EXTRACTED ENTRIES section start

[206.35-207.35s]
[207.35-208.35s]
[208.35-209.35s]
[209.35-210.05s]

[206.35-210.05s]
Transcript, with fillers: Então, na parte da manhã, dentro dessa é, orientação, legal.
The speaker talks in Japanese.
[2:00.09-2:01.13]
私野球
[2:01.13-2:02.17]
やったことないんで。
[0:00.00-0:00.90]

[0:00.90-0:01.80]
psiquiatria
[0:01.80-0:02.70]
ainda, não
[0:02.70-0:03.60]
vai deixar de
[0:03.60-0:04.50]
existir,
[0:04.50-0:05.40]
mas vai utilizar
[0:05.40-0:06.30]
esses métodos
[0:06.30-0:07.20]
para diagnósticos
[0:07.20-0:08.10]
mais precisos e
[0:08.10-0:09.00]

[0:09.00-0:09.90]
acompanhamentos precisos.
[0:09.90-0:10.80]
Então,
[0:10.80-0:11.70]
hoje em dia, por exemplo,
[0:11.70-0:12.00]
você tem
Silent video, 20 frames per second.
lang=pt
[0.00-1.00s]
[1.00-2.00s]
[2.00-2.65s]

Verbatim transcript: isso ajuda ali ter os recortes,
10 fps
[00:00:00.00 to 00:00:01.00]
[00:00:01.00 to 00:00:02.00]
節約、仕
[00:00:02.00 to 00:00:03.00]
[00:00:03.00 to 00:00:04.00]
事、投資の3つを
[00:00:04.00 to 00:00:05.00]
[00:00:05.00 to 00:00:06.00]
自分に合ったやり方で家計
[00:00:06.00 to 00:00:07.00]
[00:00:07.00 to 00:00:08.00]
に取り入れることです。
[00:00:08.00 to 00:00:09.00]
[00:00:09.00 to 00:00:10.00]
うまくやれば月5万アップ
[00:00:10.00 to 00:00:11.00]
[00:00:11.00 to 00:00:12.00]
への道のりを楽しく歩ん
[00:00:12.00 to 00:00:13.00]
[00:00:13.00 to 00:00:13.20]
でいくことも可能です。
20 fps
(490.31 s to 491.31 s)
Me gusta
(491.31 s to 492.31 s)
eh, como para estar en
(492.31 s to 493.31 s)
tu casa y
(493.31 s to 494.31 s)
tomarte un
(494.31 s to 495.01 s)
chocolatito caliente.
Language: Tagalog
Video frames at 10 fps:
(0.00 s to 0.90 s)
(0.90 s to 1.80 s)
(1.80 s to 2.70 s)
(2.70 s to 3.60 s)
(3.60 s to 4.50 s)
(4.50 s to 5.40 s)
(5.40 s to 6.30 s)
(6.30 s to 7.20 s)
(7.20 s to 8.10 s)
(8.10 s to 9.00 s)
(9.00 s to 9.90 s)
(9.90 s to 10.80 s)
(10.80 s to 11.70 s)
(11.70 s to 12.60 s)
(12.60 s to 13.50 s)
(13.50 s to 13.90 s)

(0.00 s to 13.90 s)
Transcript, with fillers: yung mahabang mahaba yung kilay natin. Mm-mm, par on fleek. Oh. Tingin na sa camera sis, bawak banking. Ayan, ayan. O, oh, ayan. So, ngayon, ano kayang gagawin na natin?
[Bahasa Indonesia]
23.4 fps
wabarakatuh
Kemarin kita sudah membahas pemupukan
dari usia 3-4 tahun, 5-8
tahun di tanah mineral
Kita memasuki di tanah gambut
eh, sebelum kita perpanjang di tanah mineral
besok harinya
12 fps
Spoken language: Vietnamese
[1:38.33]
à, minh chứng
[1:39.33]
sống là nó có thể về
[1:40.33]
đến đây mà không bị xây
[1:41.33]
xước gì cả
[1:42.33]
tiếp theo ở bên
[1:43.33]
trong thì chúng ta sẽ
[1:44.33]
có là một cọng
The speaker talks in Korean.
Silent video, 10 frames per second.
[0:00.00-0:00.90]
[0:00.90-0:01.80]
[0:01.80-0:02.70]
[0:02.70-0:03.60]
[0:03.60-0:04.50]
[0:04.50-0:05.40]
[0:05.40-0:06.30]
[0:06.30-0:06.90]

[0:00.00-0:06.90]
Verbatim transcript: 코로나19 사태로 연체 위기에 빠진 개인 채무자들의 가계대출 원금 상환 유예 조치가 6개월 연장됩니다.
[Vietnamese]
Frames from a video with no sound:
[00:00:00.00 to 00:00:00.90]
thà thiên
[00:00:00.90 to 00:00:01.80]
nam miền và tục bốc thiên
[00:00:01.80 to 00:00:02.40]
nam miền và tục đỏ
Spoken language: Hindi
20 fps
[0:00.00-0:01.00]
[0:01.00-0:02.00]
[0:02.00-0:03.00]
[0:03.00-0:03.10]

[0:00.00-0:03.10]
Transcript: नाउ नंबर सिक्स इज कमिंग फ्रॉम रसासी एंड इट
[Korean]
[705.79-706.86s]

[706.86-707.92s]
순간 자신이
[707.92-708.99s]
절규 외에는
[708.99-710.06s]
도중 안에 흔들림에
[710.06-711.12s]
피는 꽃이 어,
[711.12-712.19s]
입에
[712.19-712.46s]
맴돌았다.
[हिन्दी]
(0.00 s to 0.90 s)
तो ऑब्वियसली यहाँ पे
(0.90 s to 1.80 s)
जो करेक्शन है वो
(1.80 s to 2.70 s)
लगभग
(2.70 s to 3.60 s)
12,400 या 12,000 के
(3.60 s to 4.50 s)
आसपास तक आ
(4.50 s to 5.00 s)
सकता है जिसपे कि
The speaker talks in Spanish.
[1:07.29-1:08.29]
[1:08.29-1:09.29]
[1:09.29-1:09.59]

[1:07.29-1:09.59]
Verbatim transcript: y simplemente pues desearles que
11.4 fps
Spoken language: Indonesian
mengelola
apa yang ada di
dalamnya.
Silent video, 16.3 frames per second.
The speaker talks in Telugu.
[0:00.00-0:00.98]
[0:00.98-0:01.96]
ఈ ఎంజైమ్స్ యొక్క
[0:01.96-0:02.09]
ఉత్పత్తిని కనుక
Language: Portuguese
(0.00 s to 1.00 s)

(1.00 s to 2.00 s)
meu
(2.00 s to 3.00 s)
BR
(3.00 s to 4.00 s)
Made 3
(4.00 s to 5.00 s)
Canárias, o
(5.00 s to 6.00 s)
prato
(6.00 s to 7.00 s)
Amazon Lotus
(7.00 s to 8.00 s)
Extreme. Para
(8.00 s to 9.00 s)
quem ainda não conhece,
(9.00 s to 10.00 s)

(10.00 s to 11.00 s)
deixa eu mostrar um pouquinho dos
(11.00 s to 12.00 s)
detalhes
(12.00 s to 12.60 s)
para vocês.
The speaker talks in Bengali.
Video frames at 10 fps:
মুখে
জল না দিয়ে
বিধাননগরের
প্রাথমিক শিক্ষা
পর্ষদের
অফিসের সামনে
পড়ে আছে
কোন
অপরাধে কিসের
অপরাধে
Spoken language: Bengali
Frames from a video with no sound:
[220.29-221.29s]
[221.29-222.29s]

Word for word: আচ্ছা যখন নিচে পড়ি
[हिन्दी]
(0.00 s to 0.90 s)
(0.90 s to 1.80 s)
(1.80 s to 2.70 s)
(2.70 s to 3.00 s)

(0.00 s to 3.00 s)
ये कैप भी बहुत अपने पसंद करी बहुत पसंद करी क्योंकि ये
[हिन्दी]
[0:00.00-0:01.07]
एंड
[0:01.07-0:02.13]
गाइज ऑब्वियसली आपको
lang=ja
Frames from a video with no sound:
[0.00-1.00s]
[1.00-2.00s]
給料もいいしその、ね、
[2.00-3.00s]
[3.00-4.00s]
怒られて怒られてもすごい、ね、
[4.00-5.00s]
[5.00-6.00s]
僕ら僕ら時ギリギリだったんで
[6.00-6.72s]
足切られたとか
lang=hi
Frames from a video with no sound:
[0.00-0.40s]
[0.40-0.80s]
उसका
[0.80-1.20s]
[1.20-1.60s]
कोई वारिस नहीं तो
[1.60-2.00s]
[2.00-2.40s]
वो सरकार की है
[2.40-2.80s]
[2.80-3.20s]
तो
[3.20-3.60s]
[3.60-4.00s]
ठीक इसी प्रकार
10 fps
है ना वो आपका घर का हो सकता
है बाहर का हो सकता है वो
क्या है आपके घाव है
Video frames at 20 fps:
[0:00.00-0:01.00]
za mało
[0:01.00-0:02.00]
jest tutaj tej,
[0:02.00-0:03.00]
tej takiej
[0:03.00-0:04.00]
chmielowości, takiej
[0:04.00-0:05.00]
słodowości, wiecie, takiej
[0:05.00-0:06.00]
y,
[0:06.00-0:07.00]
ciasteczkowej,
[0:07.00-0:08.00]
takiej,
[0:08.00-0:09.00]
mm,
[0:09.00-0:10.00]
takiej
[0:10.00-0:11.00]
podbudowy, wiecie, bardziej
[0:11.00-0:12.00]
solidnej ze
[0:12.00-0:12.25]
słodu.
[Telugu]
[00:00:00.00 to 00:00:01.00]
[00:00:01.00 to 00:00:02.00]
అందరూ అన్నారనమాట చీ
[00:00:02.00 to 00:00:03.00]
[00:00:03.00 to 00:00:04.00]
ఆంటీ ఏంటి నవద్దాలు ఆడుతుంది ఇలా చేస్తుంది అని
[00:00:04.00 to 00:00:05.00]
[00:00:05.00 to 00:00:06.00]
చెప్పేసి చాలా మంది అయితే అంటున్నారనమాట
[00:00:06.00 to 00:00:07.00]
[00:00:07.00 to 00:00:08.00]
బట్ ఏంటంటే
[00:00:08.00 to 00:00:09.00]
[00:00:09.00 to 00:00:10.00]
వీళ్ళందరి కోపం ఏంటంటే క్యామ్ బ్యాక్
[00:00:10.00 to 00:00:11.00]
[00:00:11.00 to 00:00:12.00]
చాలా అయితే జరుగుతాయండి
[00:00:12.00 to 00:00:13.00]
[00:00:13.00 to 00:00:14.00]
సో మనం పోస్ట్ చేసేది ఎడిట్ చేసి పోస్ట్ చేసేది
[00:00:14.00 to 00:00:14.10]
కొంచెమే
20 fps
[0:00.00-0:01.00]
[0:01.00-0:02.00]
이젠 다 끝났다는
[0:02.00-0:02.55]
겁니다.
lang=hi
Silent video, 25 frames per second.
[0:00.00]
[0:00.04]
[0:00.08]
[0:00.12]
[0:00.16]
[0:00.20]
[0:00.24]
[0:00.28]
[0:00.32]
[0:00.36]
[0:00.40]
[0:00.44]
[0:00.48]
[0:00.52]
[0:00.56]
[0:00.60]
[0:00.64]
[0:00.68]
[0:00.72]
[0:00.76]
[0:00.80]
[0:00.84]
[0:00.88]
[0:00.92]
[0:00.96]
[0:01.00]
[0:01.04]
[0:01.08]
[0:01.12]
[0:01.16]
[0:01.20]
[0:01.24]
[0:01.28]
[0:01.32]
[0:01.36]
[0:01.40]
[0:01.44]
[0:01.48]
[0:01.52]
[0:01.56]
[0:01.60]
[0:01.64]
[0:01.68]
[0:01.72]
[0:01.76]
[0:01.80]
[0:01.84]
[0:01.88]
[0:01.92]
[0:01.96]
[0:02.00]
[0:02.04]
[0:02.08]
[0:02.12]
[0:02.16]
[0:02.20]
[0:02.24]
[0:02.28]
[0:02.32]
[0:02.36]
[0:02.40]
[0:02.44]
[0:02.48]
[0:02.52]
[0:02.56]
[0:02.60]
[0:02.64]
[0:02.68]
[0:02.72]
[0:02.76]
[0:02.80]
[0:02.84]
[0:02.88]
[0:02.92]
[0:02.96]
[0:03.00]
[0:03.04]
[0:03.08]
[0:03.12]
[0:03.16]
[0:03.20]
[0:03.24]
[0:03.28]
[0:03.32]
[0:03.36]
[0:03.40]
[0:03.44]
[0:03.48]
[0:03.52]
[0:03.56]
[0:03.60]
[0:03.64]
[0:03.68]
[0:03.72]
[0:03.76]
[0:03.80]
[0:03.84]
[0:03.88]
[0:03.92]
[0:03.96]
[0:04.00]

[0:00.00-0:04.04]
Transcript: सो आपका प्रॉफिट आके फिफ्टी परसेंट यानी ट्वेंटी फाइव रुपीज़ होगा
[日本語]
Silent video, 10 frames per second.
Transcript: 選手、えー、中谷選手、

EXTRACTED ENTRIES section end

◆ WORK TO COMPLETE ◆
Of the entries above, repeat exactly the lines from the line with "[206.35-210.05s]" through the line with "(0.00 s to 13.90 s)", both of them included.

◆ PROBLEM SOLUTION ◆
[206.35-210.05s]
Transcript, with fillers: Então, na parte da manhã, dentro dessa é, orientação, legal.
The speaker talks in Japanese.
[2:00.09-2:01.13]
私野球
[2:01.13-2:02.17]
やったことないんで。
[0:00.00-0:00.90]

[0:00.90-0:01.80]
psiquiatria
[0:01.80-0:02.70]
ainda, não
[0:02.70-0:03.60]
vai deixar de
[0:03.60-0:04.50]
existir,
[0:04.50-0:05.40]
mas vai utilizar
[0:05.40-0:06.30]
esses métodos
[0:06.30-0:07.20]
para diagnósticos
[0:07.20-0:08.10]
mais precisos e
[0:08.10-0:09.00]

[0:09.00-0:09.90]
acompanhamentos precisos.
[0:09.90-0:10.80]
Então,
[0:10.80-0:11.70]
hoje em dia, por exemplo,
[0:11.70-0:12.00]
você tem
Silent video, 20 frames per second.
lang=pt
[0.00-1.00s]
[1.00-2.00s]
[2.00-2.65s]

Verbatim transcript: isso ajuda ali ter os recortes,
10 fps
[00:00:00.00 to 00:00:01.00]
[00:00:01.00 to 00:00:02.00]
節約、仕
[00:00:02.00 to 00:00:03.00]
[00:00:03.00 to 00:00:04.00]
事、投資の3つを
[00:00:04.00 to 00:00:05.00]
[00:00:05.00 to 00:00:06.00]
自分に合ったやり方で家計
[00:00:06.00 to 00:00:07.00]
[00:00:07.00 to 00:00:08.00]
に取り入れることです。
[00:00:08.00 to 00:00:09.00]
[00:00:09.00 to 00:00:10.00]
うまくやれば月5万アップ
[00:00:10.00 to 00:00:11.00]
[00:00:11.00 to 00:00:12.00]
への道のりを楽しく歩ん
[00:00:12.00 to 00:00:13.00]
[00:00:13.00 to 00:00:13.20]
でいくことも可能です。
20 fps
(490.31 s to 491.31 s)
Me gusta
(491.31 s to 492.31 s)
eh, como para estar en
(492.31 s to 493.31 s)
tu casa y
(493.31 s to 494.31 s)
tomarte un
(494.31 s to 495.01 s)
chocolatito caliente.
Language: Tagalog
Video frames at 10 fps:
(0.00 s to 0.90 s)
(0.90 s to 1.80 s)
(1.80 s to 2.70 s)
(2.70 s to 3.60 s)
(3.60 s to 4.50 s)
(4.50 s to 5.40 s)
(5.40 s to 6.30 s)
(6.30 s to 7.20 s)
(7.20 s to 8.10 s)
(8.10 s to 9.00 s)
(9.00 s to 9.90 s)
(9.90 s to 10.80 s)
(10.80 s to 11.70 s)
(11.70 s to 12.60 s)
(12.60 s to 13.50 s)
(13.50 s to 13.90 s)

(0.00 s to 13.90 s)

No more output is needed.